TASK BRIEF
A complete and exact copy of the data below is required.

Data extracted from a collection
Start of Block

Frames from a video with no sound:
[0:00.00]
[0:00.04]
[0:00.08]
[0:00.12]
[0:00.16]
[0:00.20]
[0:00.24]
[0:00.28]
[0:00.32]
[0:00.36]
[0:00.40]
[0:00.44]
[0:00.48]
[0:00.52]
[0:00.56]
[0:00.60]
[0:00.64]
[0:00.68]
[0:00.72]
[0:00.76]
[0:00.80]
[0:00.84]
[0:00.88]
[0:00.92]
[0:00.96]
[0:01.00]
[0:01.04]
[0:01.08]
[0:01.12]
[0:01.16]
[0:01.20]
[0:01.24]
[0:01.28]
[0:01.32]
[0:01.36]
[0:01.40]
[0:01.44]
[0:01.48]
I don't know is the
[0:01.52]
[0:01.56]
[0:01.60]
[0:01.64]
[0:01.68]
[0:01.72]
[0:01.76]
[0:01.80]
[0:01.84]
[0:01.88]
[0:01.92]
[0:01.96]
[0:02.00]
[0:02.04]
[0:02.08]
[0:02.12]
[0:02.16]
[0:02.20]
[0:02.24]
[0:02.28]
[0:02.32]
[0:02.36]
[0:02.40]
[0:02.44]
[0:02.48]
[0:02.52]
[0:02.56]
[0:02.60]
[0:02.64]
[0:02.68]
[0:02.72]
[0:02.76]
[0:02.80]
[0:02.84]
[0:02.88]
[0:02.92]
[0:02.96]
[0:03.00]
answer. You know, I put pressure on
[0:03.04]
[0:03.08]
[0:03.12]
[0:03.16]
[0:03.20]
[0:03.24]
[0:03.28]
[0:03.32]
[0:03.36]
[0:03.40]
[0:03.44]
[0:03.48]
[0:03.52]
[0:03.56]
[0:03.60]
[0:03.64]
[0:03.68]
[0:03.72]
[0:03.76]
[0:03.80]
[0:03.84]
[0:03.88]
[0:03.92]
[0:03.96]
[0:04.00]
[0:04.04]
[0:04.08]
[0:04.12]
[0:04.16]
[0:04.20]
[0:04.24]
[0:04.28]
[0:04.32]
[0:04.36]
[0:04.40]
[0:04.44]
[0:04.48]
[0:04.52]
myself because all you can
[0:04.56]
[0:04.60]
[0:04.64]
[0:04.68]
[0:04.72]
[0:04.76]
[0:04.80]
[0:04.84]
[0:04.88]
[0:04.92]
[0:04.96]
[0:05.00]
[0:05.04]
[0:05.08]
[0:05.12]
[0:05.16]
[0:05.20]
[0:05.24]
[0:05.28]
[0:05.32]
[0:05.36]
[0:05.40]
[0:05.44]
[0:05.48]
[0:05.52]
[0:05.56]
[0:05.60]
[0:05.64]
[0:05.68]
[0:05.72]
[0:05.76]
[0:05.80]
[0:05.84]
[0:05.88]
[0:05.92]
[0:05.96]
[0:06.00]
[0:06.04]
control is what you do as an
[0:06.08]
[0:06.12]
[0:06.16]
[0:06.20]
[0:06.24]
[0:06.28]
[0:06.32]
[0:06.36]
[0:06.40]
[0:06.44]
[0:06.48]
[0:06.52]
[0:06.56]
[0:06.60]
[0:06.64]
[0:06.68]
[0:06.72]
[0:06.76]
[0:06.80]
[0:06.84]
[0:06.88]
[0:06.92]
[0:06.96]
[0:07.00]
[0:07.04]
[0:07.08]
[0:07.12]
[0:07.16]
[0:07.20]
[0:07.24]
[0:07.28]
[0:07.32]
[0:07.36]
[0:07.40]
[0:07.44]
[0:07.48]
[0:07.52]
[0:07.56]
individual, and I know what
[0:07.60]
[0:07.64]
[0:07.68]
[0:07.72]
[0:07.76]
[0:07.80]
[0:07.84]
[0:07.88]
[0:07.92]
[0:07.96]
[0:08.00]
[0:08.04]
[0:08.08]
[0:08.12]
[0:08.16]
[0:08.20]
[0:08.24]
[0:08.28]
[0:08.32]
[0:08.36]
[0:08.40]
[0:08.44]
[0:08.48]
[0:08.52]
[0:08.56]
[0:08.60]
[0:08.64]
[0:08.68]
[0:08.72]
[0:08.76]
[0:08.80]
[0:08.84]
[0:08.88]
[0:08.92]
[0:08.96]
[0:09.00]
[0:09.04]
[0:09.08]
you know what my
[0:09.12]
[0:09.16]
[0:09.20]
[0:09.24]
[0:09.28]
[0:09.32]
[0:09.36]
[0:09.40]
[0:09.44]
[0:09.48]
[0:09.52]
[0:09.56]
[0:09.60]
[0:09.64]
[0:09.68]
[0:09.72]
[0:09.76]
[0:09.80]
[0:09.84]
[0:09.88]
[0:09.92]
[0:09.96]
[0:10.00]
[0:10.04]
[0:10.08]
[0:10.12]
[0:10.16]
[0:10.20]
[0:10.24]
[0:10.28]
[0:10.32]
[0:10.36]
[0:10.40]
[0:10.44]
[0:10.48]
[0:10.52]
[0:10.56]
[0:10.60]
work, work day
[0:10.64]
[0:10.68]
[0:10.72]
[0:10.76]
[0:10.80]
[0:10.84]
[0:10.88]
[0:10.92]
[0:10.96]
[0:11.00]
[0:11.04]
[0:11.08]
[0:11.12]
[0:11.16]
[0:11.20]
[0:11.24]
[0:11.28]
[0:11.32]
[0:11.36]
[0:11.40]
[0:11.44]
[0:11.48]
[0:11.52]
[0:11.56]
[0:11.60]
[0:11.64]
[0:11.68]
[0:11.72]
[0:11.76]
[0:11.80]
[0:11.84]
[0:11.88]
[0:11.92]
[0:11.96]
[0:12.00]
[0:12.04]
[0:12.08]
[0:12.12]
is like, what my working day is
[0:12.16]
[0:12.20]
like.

End of Block

RESULT BELOW
Frames from a video with no sound:
[0:00.00]
[0:00.04]
[0:00.08]
[0:00.12]
[0:00.16]
[0:00.20]
[0:00.24]
[0:00.28]
[0:00.32]
[0:00.36]
[0:00.40]
[0:00.44]
[0:00.48]
[0:00.52]
[0:00.56]
[0:00.60]
[0:00.64]
[0:00.68]
[0:00.72]
[0:00.76]
[0:00.80]
[0:00.84]
[0:00.88]
[0:00.92]
[0:00.96]
[0:01.00]
[0:01.04]
[0:01.08]
[0:01.12]
[0:01.16]
[0:01.20]
[0:01.24]
[0:01.28]
[0:01.32]
[0:01.36]
[0:01.40]
[0:01.44]
[0:01.48]
I don't know is the
[0:01.52]
[0:01.56]
[0:01.60]
[0:01.64]
[0:01.68]
[0:01.72]
[0:01.76]
[0:01.80]
[0:01.84]
[0:01.88]
[0:01.92]
[0:01.96]
[0:02.00]
[0:02.04]
[0:02.08]
[0:02.12]
[0:02.16]
[0:02.20]
[0:02.24]
[0:02.28]
[0:02.32]
[0:02.36]
[0:02.40]
[0:02.44]
[0:02.48]
[0:02.52]
[0:02.56]
[0:02.60]
[0:02.64]
[0:02.68]
[0:02.72]
[0:02.76]
[0:02.80]
[0:02.84]
[0:02.88]
[0:02.92]
[0:02.96]
[0:03.00]
answer. You know, I put pressure on
[0:03.04]
[0:03.08]
[0:03.12]
[0:03.16]
[0:03.20]
[0:03.24]
[0:03.28]
[0:03.32]
[0:03.36]
[0:03.40]
[0:03.44]
[0:03.48]
[0:03.52]
[0:03.56]
[0:03.60]
[0:03.64]
[0:03.68]
[0:03.72]
[0:03.76]
[0:03.80]
[0:03.84]
[0:03.88]
[0:03.92]
[0:03.96]
[0:04.00]
[0:04.04]
[0:04.08]
[0:04.12]
[0:04.16]
[0:04.20]
[0:04.24]
[0:04.28]
[0:04.32]
[0:04.36]
[0:04.40]
[0:04.44]
[0:04.48]
[0:04.52]
myself because all you can
[0:04.56]
[0:04.60]
[0:04.64]
[0:04.68]
[0:04.72]
[0:04.76]
[0:04.80]
[0:04.84]
[0:04.88]
[0:04.92]
[0:04.96]
[0:05.00]
[0:05.04]
[0:05.08]
[0:05.12]
[0:05.16]
[0:05.20]
[0:05.24]
[0:05.28]
[0:05.32]
[0:05.36]
[0:05.40]
[0:05.44]
[0:05.48]
[0:05.52]
[0:05.56]
[0:05.60]
[0:05.64]
[0:05.68]
[0:05.72]
[0:05.76]
[0:05.80]
[0:05.84]
[0:05.88]
[0:05.92]
[0:05.96]
[0:06.00]
[0:06.04]
control is what you do as an
[0:06.08]
[0:06.12]
[0:06.16]
[0:06.20]
[0:06.24]
[0:06.28]
[0:06.32]
[0:06.36]
[0:06.40]
[0:06.44]
[0:06.48]
[0:06.52]
[0:06.56]
[0:06.60]
[0:06.64]
[0:06.68]
[0:06.72]
[0:06.76]
[0:06.80]
[0:06.84]
[0:06.88]
[0:06.92]
[0:06.96]
[0:07.00]
[0:07.04]
[0:07.08]
[0:07.12]
[0:07.16]
[0:07.20]
[0:07.24]
[0:07.28]
[0:07.32]
[0:07.36]
[0:07.40]
[0:07.44]
[0:07.48]
[0:07.52]
[0:07.56]
individual, and I know what
[0:07.60]
[0:07.64]
[0:07.68]
[0:07.72]
[0:07.76]
[0:07.80]
[0:07.84]
[0:07.88]
[0:07.92]
[0:07.96]
[0:08.00]
[0:08.04]
[0:08.08]
[0:08.12]
[0:08.16]
[0:08.20]
[0:08.24]
[0:08.28]
[0:08.32]
[0:08.36]
[0:08.40]
[0:08.44]
[0:08.48]
[0:08.52]
[0:08.56]
[0:08.60]
[0:08.64]
[0:08.68]
[0:08.72]
[0:08.76]
[0:08.80]
[0:08.84]
[0:08.88]
[0:08.92]
[0:08.96]
[0:09.00]
[0:09.04]
[0:09.08]
you know what my
[0:09.12]
[0:09.16]
[0:09.20]
[0:09.24]
[0:09.28]
[0:09.32]
[0:09.36]
[0:09.40]
[0:09.44]
[0:09.48]
[0:09.52]
[0:09.56]
[0:09.60]
[0:09.64]
[0:09.68]
[0:09.72]
[0:09.76]
[0:09.80]
[0:09.84]
[0:09.88]
[0:09.92]
[0:09.96]
[0:10.00]
[0:10.04]
[0:10.08]
[0:10.12]
[0:10.16]
[0:10.20]
[0:10.24]
[0:10.28]
[0:10.32]
[0:10.36]
[0:10.40]
[0:10.44]
[0:10.48]
[0:10.52]
[0:10.56]
[0:10.60]
work, work day
[0:10.64]
[0:10.68]
[0:10.72]
[0:10.76]
[0:10.80]
[0:10.84]
[0:10.88]
[0:10.92]
[0:10.96]
[0:11.00]
[0:11.04]
[0:11.08]
[0:11.12]
[0:11.16]
[0:11.20]
[0:11.24]
[0:11.28]
[0:11.32]
[0:11.36]
[0:11.40]
[0:11.44]
[0:11.48]
[0:11.52]
[0:11.56]
[0:11.60]
[0:11.64]
[0:11.68]
[0:11.72]
[0:11.76]
[0:11.80]
[0:11.84]
[0:11.88]
[0:11.92]
[0:11.96]
[0:12.00]
[0:12.04]
[0:12.08]
[0:12.12]
is like, what my working day is
[0:12.16]
[0:12.20]
like.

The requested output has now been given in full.